Saber que Jesús sigue caminando en nuestras calles, mezclándose vitalmente con su pueblo, implicándose e implicando a las personas en una única historia de salvación, nos llena de esperanza, una esperanza que nos libera de esa fuerza que nos empuja a aislarnos, a desentendernos de la vida de los demás, de la vida de nuestra ciudad. Una esperanza que nos libra de «conexiones» vacías, de los análisis abstractos o de las rutinas sensacionalistas. Una esperanza que no tiene miedo a involucrarse actuando como fermento en los rincones donde le toque vivir y actuar.
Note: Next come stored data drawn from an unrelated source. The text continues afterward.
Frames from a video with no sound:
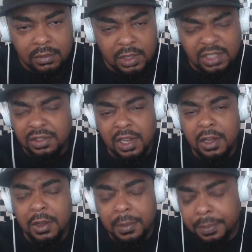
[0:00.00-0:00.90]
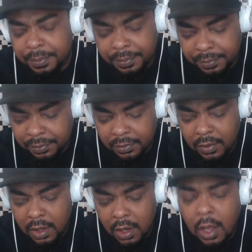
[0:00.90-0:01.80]
Just dumb.
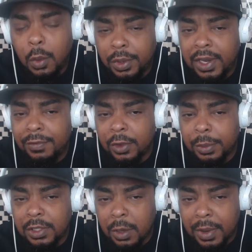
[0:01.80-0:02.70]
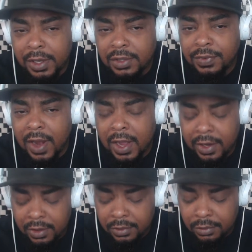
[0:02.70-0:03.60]
We definitely gonna be talking about this
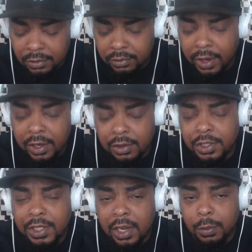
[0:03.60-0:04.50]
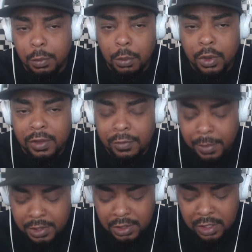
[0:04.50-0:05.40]
Friday right here on this channel when more
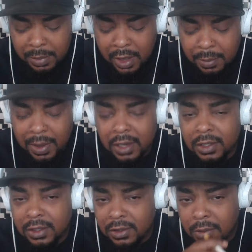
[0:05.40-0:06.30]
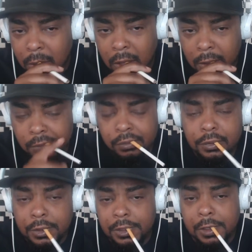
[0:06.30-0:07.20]
information come out about this.
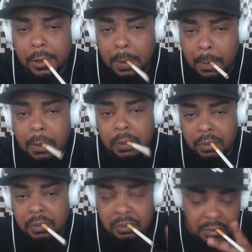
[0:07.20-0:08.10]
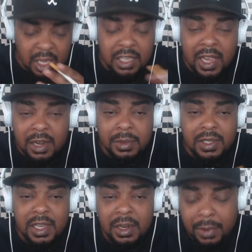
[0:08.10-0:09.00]
Cause um there's a lot to be
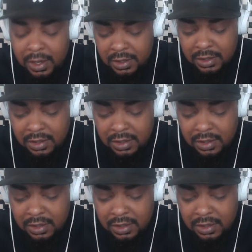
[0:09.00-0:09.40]
said about this,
Una esperanza que nos invita a ver en medio del «smog» la presencia de Dios que sigue caminando en nuestra ciudad.

¿Cómo es esta luz que transita nuestras calles? ¿Cómo encontrar a Dios que vive con nosotros en medio del «smog» de nuestras ciudades? ¿Cómo encontrarnos con Jesús vivo y actuante en el hoy de nuestras ciudades pluriculturales?

El profeta Isaías nos hará de guía en este «aprender a mirar». Nos presenta a Jesús como «Consejero maravilloso, Dios fuerte, Padre para siempre, Príncipe de la paz» (9,5-6). De esta manera, nos introduce en la vida del Hijo para que también sea nuestra vida.
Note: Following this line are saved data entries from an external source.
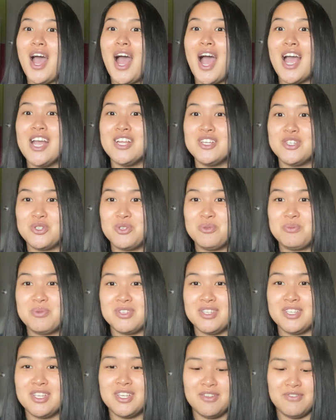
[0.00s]
I do
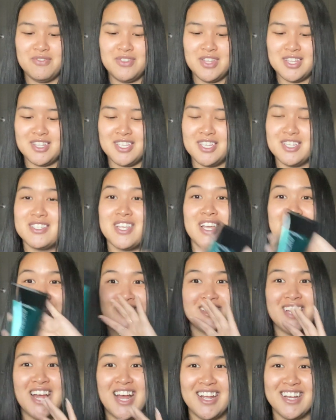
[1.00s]
believe that this
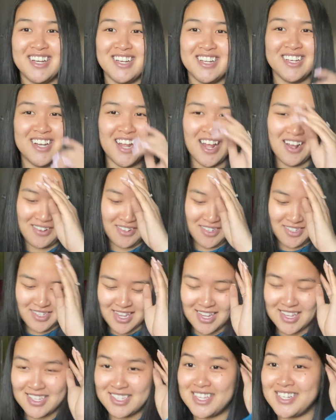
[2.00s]
has dye in it now, because
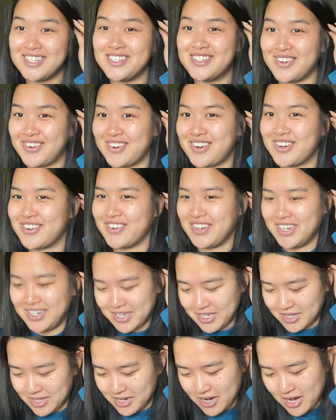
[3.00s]
that is a dark green
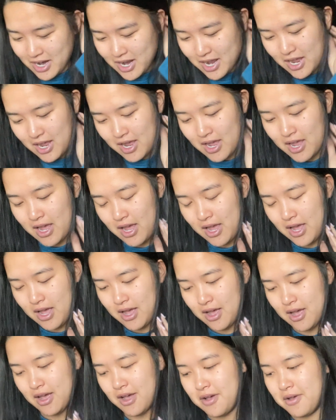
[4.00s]
color.
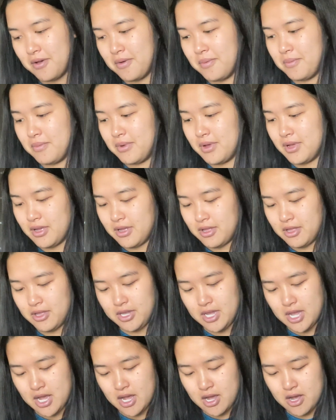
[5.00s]

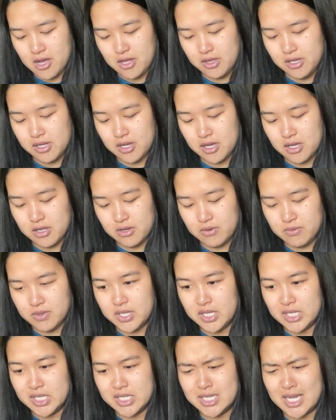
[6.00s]
Yeah, all the other
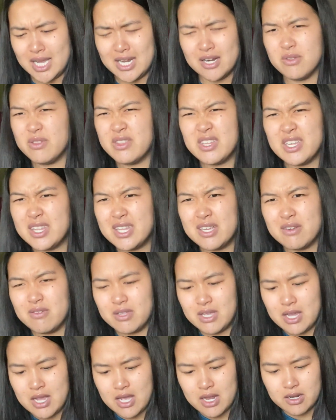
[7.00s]
ones, I don't think they
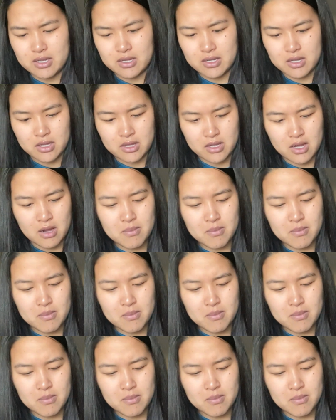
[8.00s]
really had a color.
«Consejero maravilloso». Los Evangelios nos narran cómo muchos van a preguntarle: «Maestro, ¿qué debemos hacer?». El primer movimiento que Jesús genera con su respuesta es proponer, incitar, motivar. Propone siempre a sus discípulos ir, salir. Los empuja a ir al encuentro de los otros, donde realmente están y no donde nos gustarían que estuviesen. Vayan, una y otra vez, vayan sin miedo, sin asco, vayan y anuncien esta alegría que es para todo el pueblo.

«Dios fuerte». En Jesús Dios se hizo el Emmanuel, el Dios-con-nosotros, el Dios que camina a nuestro lado, que se ha mezclado en nuestras cosas, en nuestras casas, en nuestras «ollas», como le gustaba decir a santa Teresa de Jesús.

«Padre para siempre». Nada ni nadie podrá apartarnos de su Amor. Vayan y anuncien, vayan y vivan que Dios está en medio de ustedes como un Padre misericordioso que sale todas las mañanas y todas las tardes para ver si su hijo vuelve a casa, y apenas lo ve venir corre a abrazarlo. Abrazo que busca asumir, purificar y elevar la dignidad de sus hijos. Padre que, en su abrazo, es «buena noticia a los pobres, alivio de los afligidos, libertad a los oprimidos, consuelo para los tristes» (Is 61,1).

«Príncipe de la paz». El andar hacia los otros para compartir la buena nueva que Dios es nuestro Padre, que camina a nuestro lado, nos libera del anonimato, de una vida sin rostros, vacía y nos introduce en la escuela del encuentro. Nos libera de la guerra de la competencia, de la autorreferencialidad, para abrirnos al camino de la paz. Esa paz que nace del reconocimiento del otro, esa paz que surge en el corazón al mirar especialmente al más necesitado como a un hermano.

Dios vive en nuestras ciudades, la Iglesia vive en nuestras ciudades y quiere ser fermento en la masa, quiere mezclarse con todos, acompañando a todos, anunciando las maravillas de Aquel que es Consejero maravilloso, Dios fuerte, Padre para siempre, Príncipe de la paz.